◆ SUPPLIED ENTRIES ◆
===============

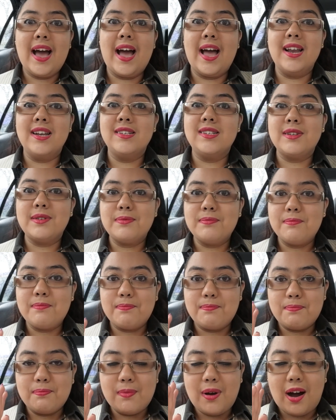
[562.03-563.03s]
And
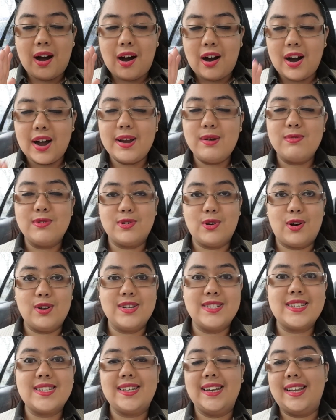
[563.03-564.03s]
I was
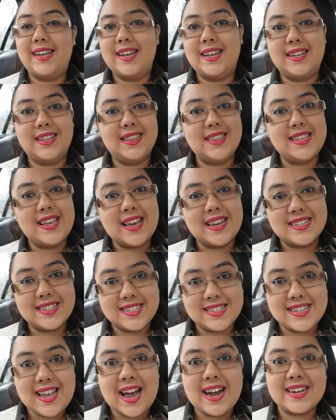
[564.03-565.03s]
honestly in the
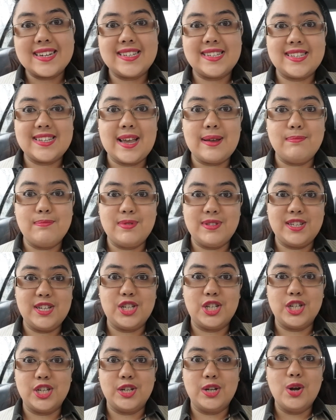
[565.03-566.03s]
exact same
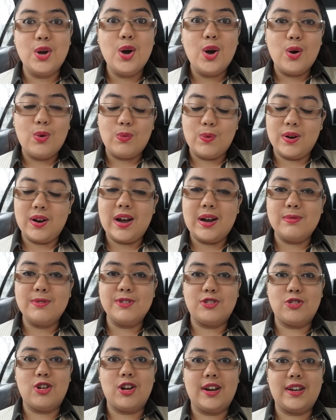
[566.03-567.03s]
position when I
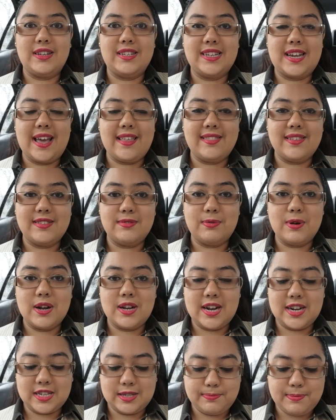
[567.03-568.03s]
was trying to get this
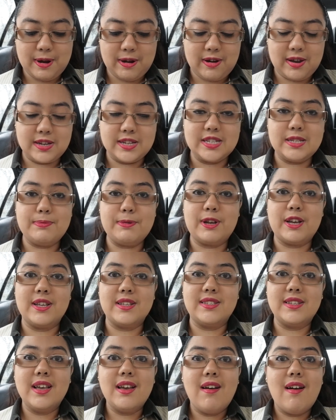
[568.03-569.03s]
work experience,
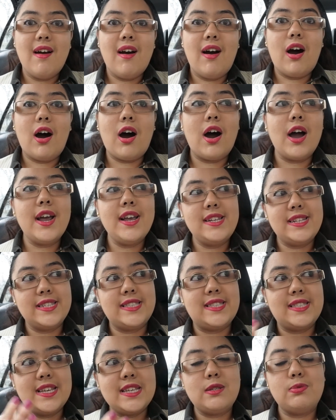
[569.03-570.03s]
because I
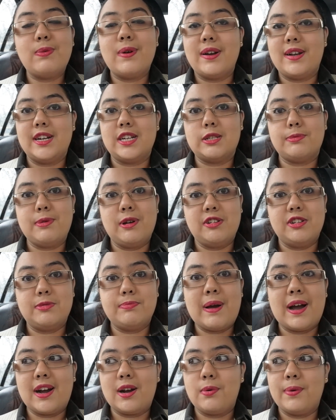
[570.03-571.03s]
did this work
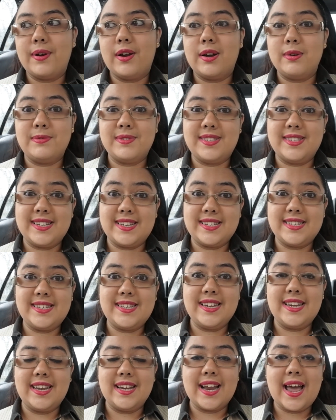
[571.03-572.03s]
experience back when I was
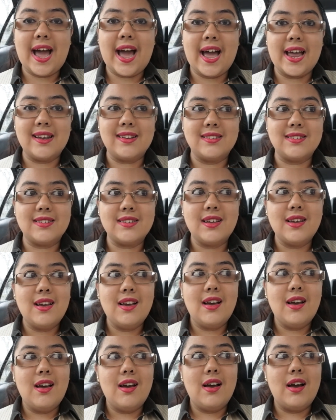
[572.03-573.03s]
16, and
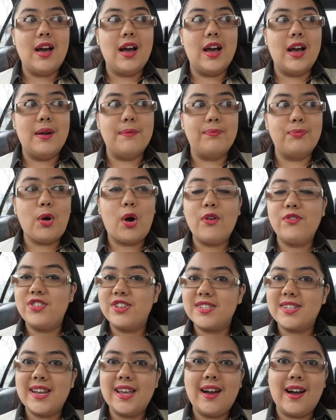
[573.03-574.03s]

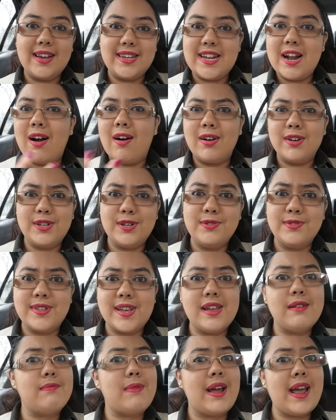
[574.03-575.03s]
obviously I can't
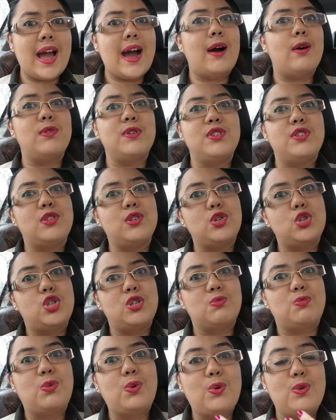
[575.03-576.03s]
use it in my hours
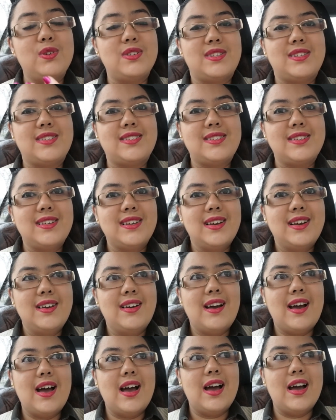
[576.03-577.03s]
towards
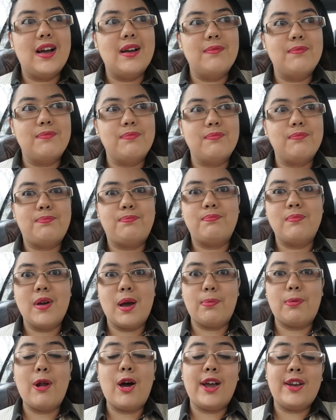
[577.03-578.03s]

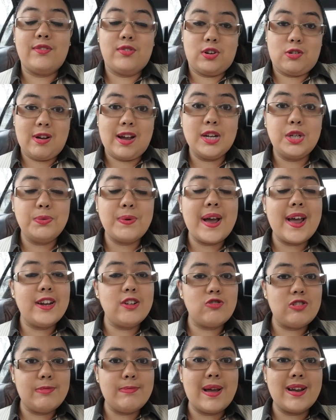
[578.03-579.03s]
applying for graduate
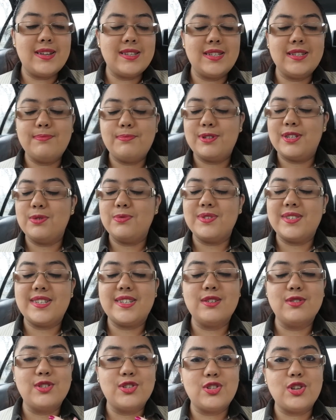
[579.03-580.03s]
entry medicine, but it was
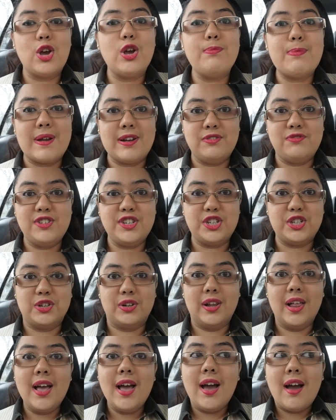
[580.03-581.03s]
still so
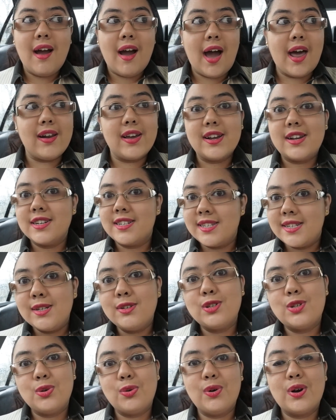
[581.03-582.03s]
beneficial, and I could
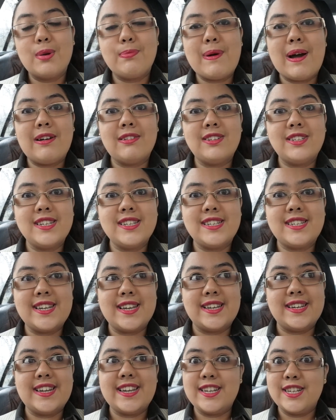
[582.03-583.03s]
still talk about
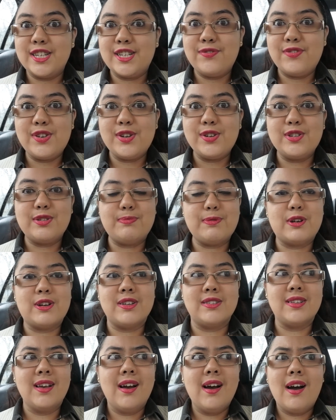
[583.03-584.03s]
it in interviews
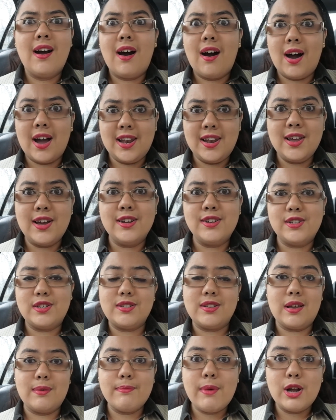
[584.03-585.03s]
because I learnt
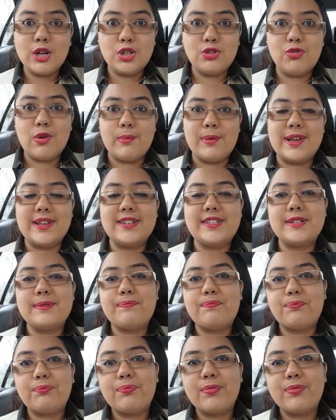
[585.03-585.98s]
so much from it.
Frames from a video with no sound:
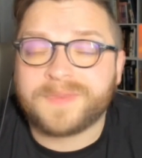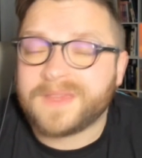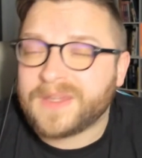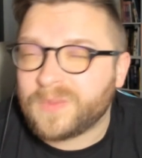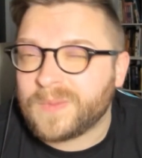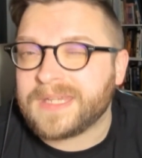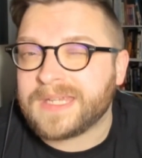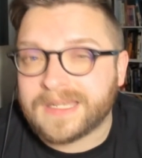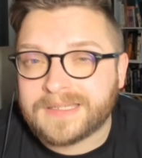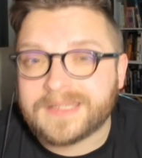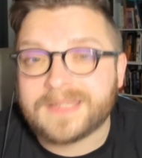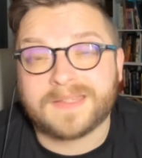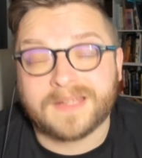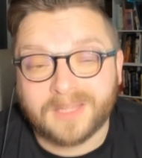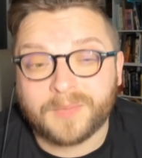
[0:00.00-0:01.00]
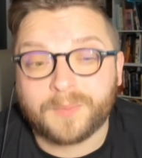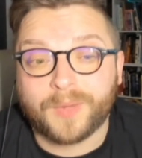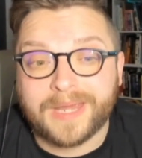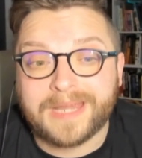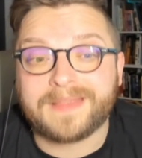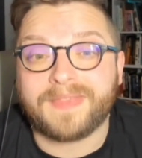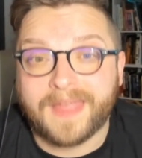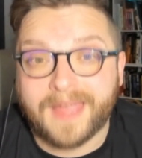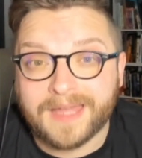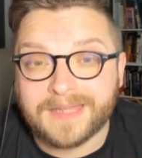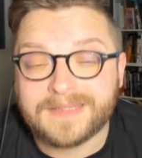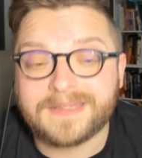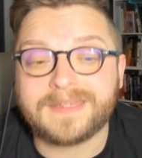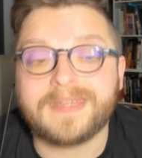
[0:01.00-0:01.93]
think we get to celebrate that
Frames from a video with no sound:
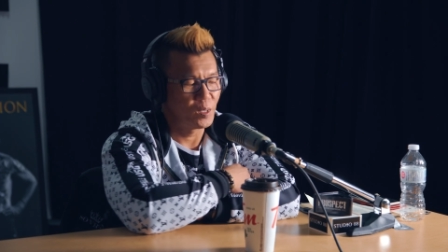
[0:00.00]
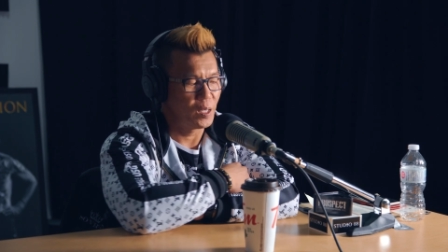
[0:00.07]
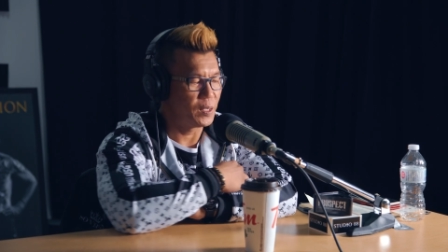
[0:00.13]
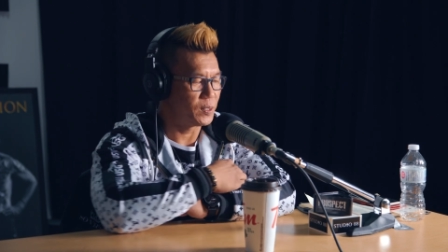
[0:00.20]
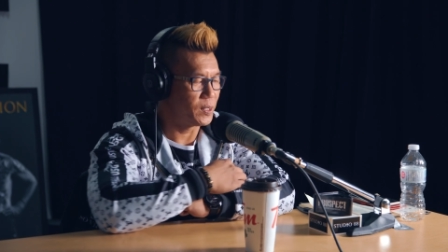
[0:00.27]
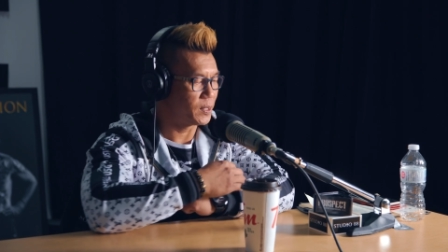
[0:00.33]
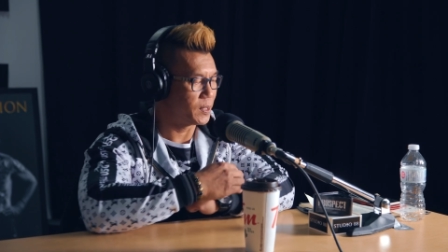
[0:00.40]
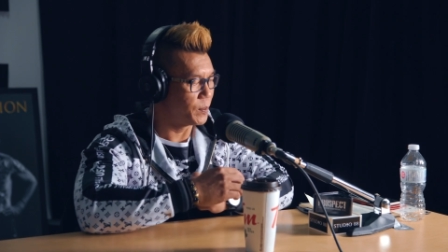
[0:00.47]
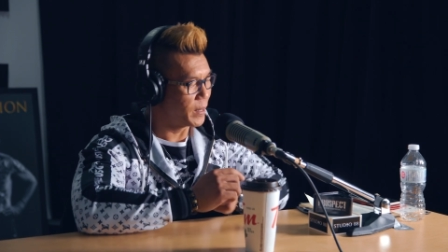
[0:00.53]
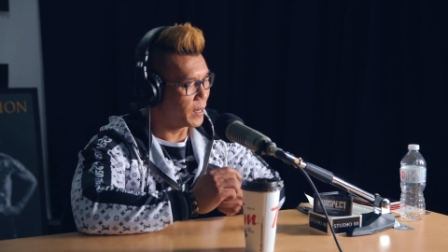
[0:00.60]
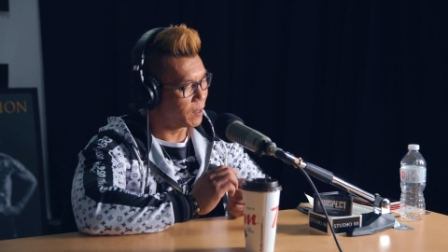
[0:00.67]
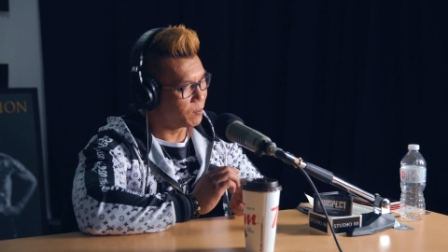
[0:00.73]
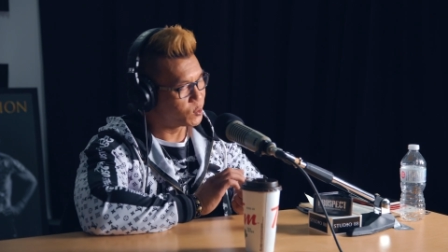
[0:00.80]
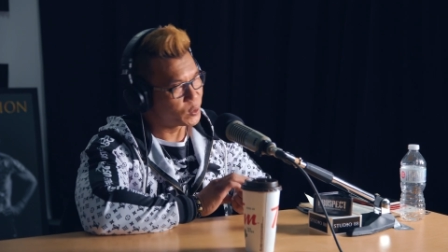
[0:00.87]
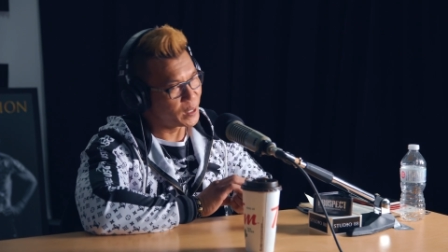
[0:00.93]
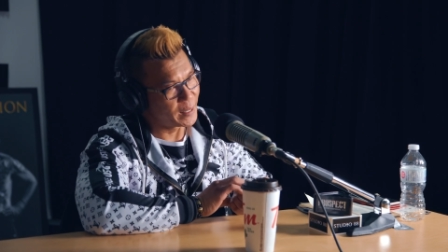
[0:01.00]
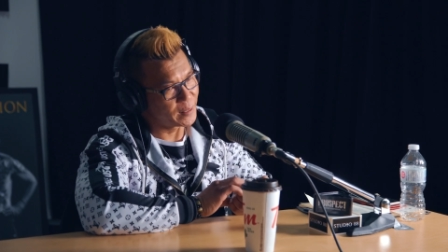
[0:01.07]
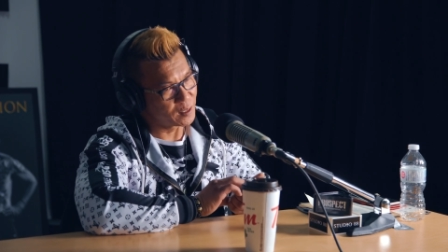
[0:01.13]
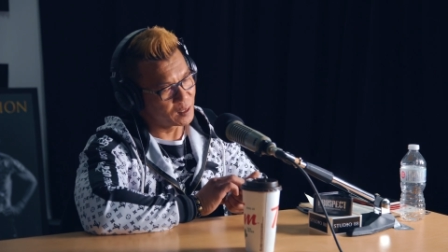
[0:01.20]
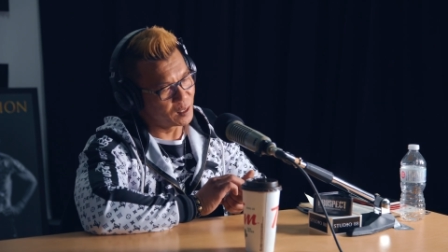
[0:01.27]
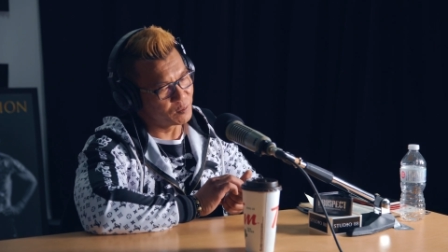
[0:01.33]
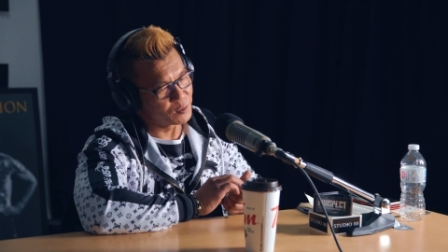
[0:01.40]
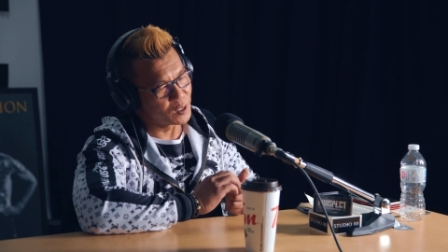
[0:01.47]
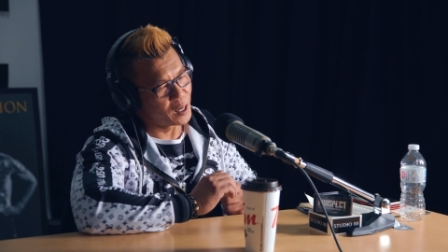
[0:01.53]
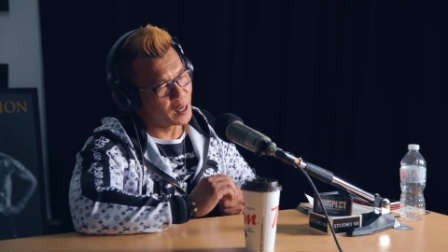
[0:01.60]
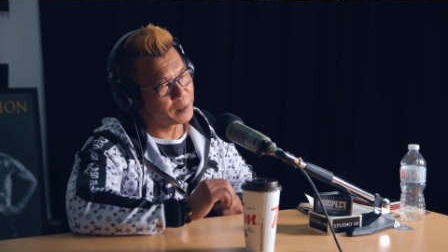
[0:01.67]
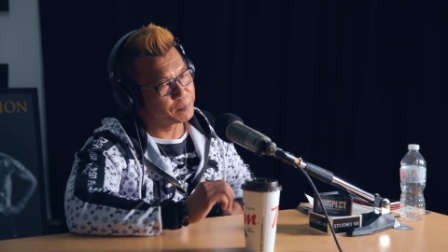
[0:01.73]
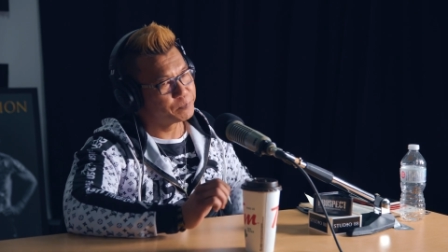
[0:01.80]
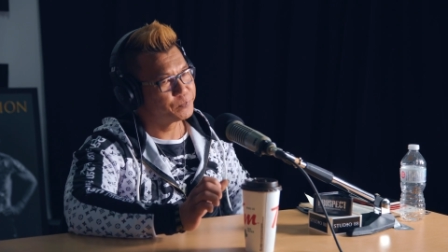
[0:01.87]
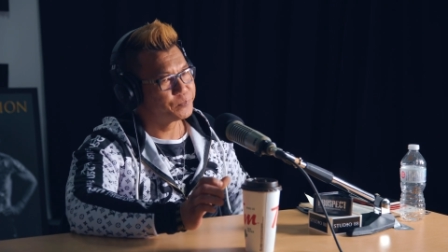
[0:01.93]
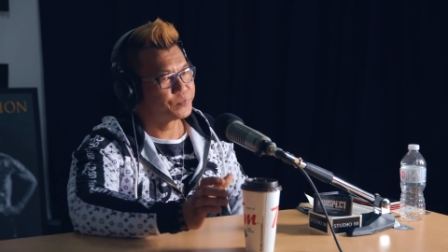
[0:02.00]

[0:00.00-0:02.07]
It's just a matter of trying the gloves on.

===============

◆ ABOUT THIS EXERCISE ◆
Although the records contain pictures, print only the rest, exactly as written.

◆ ANSWER SPACE ◆
[562.03-563.03s]
And
[563.03-564.03s]
I was
[564.03-565.03s]
honestly in the
[565.03-566.03s]
exact same
[566.03-567.03s]
position when I
[567.03-568.03s]
was trying to get this
[568.03-569.03s]
work experience,
[569.03-570.03s]
because I
[570.03-571.03s]
did this work
[571.03-572.03s]
experience back when I was
[572.03-573.03s]
16, and
[573.03-574.03s]

[574.03-575.03s]
obviously I can't
[575.03-576.03s]
use it in my hours
[576.03-577.03s]
towards
[577.03-578.03s]

[578.03-579.03s]
applying for graduate
[579.03-580.03s]
entry medicine, but it was
[580.03-581.03s]
still so
[581.03-582.03s]
beneficial, and I could
[582.03-583.03s]
still talk about
[583.03-584.03s]
it in interviews
[584.03-585.03s]
because I learnt
[585.03-585.98s]
so much from it.
Frames from a video with no sound:
[0:00.00-0:01.00]
[0:01.00-0:01.93]
think we get to celebrate that
Frames from a video with no sound:
[0:00.00]
[0:00.07]
[0:00.13]
[0:00.20]
[0:00.27]
[0:00.33]
[0:00.40]
[0:00.47]
[0:00.53]
[0:00.60]
[0:00.67]
[0:00.73]
[0:00.80]
[0:00.87]
[0:00.93]
[0:01.00]
[0:01.07]
[0:01.13]
[0:01.20]
[0:01.27]
[0:01.33]
[0:01.40]
[0:01.47]
[0:01.53]
[0:01.60]
[0:01.67]
[0:01.73]
[0:01.80]
[0:01.87]
[0:01.93]
[0:02.00]

[0:00.00-0:02.07]
It's just a matter of trying the gloves on.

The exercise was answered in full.